Consumers in South and Southeast Asia are living the digital life

01 December 2020 5 min. read

A new Deloitte report has found that South and Southeast Asian economies are on a fast track to the ‘digital life,’ owing to a number of ongoing and immediate factors. Singapore and Malaysia are leading the way. 

In a report produced in collaboration with Inclusion Fintech Conference, Deloitte hints at a digital life being one where consumption, entertainment, business and finance – essentially all walks of life – are or can be managed online. The firm lists seven metrics of digital life in a market: mobile phone penetration, mobile internet speed, digital payment maturity, online shopping maturity, social media activity and policy support.

For a number of reasons, South and Southeast Asia are markets ripe for the adoption of digital life. Front and centre is the sheer size of the region’s population, the majority of which falls in the young working age. Growing up in the era of gadgets and social media, consumers in the region are comfortable with the online paradigm.

Portrait of digital payments in South and Southeast Asia

It also helps that the maturing of these economies has coincided with a boom in the global financial technology (FinTech) landscape. Many in the region remain “unbanked or underbanked,” according to Deloitte, although most have access to the internet via mobile devices. These factors combine to throw mobile-friendly FinTechs into the spotlight, as a popular alternative for payments and other transactions.

Even mobile-based ecommerce has reached new highs in the region, owing to the high mobile penetration rates. What results is a vast pool of young consumers willing and able to adopt digital applications for any function. Governments are privy to the opportunity here, with many backing digital adoption through targeted policies. All this was before the pandemic.

In light of an unprecedented health crisis and monumental shifts in consumer behaviour, Deloitte examined how the digital life is panning out in the region.
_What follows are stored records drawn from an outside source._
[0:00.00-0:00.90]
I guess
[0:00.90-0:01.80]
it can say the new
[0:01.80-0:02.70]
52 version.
Consumers of all ages from Singapore, Malaysia, Thailand, Indonesia, the Philippines, India, Bangladesh and Pakistan were surveyed for the study.

Global e-commerce sales (USD billion) in 2020; mobile phone e-commerce as proportion of total e-commerce

The central finding: digital life adoption has been given a boost this year. In fact, nearly 80% of consumers have increased their use of digital services in light of the pandemic. A key driving force here, according to the research, is digital payments.
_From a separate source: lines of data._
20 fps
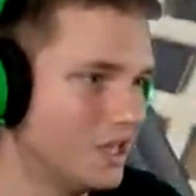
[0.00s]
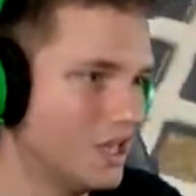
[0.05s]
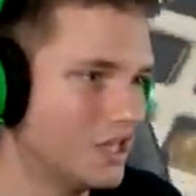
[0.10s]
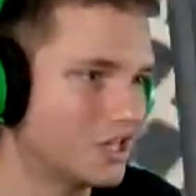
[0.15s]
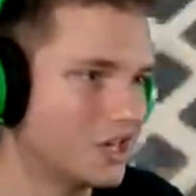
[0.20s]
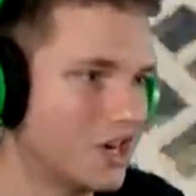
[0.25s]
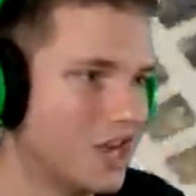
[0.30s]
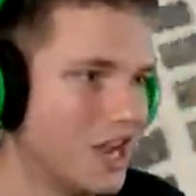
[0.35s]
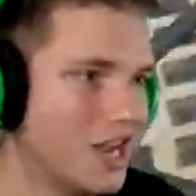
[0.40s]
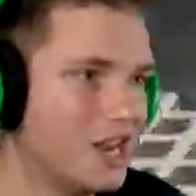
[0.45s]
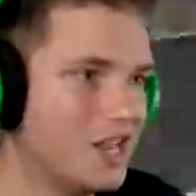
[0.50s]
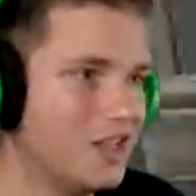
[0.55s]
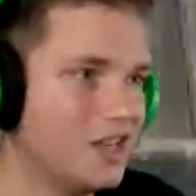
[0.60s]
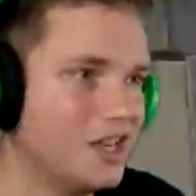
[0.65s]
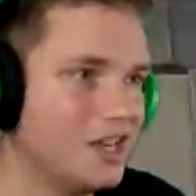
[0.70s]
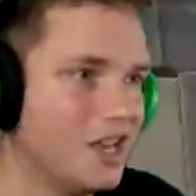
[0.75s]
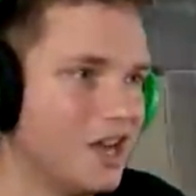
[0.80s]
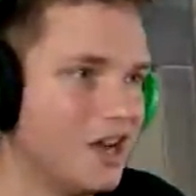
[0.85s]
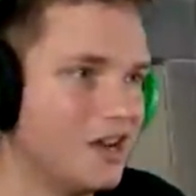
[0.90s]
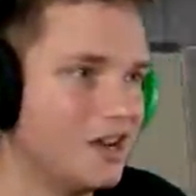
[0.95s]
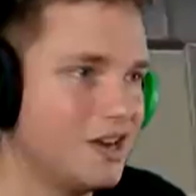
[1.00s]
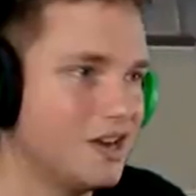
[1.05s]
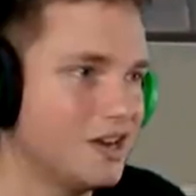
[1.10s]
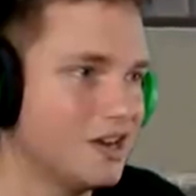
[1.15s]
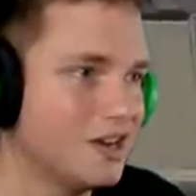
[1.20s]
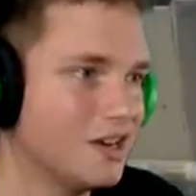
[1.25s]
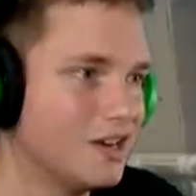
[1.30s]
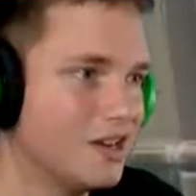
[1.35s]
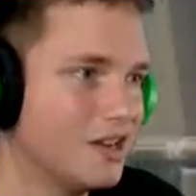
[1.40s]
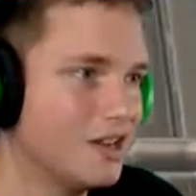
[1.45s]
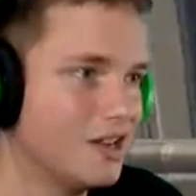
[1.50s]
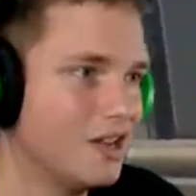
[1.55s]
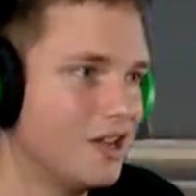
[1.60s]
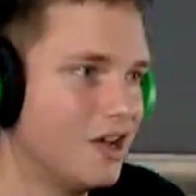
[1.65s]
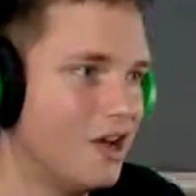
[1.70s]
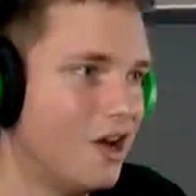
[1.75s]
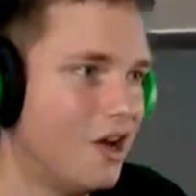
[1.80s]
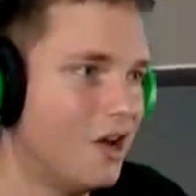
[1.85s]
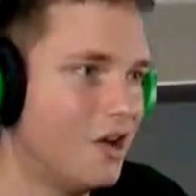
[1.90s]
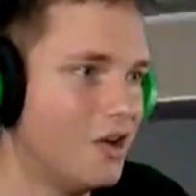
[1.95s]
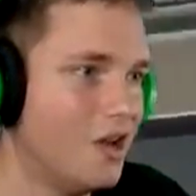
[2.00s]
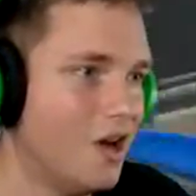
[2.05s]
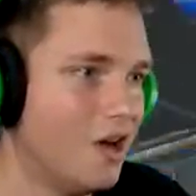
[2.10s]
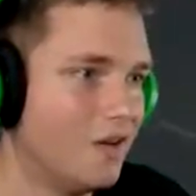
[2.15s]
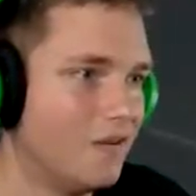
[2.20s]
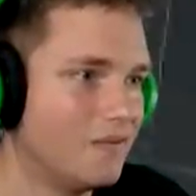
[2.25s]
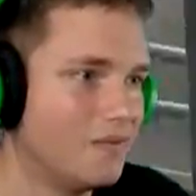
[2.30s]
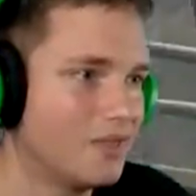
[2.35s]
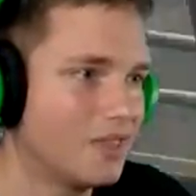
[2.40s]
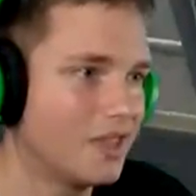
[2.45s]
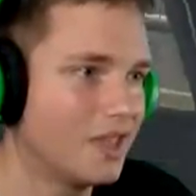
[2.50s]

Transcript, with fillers: Is there anything down here? Oh no!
“Digital payment is a key enabler is creating and connecting digital life for consumers, making a fundamental shift in social interactions, financial services, digital entertainment, daily life services and shopping habits,” explained Taylor Lam, Deloitte China Technology, Media & Telecommunications industry leader. As FinTech continues its surge in Asia, there are some interesting payment trends to note.
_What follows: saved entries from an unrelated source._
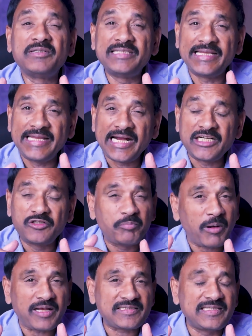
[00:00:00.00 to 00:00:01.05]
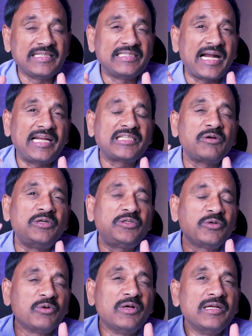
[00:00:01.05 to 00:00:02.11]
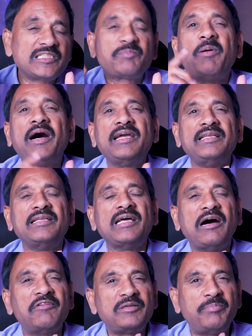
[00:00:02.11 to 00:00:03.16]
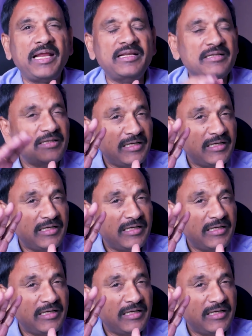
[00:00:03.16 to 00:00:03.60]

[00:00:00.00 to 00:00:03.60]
the negative processing, that is going to spoil our brain.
For instance, most digital payments come during an ecommerce transaction, although peer-to-peer money transfers are also picking up. Consumers are increasingly enticed by the sheer convenience of digital payments, while the ability to pay contactless during the pandemic is a clear advantage. Also in the plus column is that digital payments come with schemes and promotions. 

Reasons for shopping online in South & Southeast Asia

All things considered, there is still some way to go for the segment. While popular, digital payments have not penetrated the big-ticket transaction space as of now, with nearly 70% of consumers reporting online transactions of $30 or less.

For now, frequency alone is driving the payments boom. Outside of ecommerce and mobile banking, consumers in South and Southeast Asia are paying online for services such as ride-hailing, news and other reading, workplace collaboration, as well as a whole host of entertainment options such as music and video streaming. Evident from these findings is that digital life adoption is thriving in the region.

Leaders in digital life adoption

That being said, not all countries are at par when it comes to digital life. Across the seven dimensions listed, Singapore emerged as a ‘digital life leader,” with strong government support, widespread participation and adequate digital infrastructure. Malaysia followed closely owing to similar strengths, while Indonesia also placed in leaders bracket.

Regional variations in digital life adoption

Thailand and Philippines are positioned as digital life ‘followers’ by the report. “Although digital applications are not as rich as in leading countries, the digital economies in follower countries are on the verge of expansion. With good digital foundations and effective policy promotion, they are rapidly approaching the leading countries,” explained Lam.

India stands alone as a digital life ‘prospect.’ The positives are high mobile penetration and strong network security, while the barriers are slow internet speed and a preference for cash. That being said, government initiatives are underway to boost digital payments in the region, which could make it “the next digital power” according to Deloitte.

Lam rounded up the list: “Bangladesh and Pakistan in South Asia's are the countries with the farthest to catch up in digital life. Due to slower social and economic development, their digital infrastructure and mobile phone penetration rates are some way behind those of other countries. But this does not mean they are digital life "deserts". On the contrary, some of the digital services rooted in their national conditions have become vigorous sources of economic development.”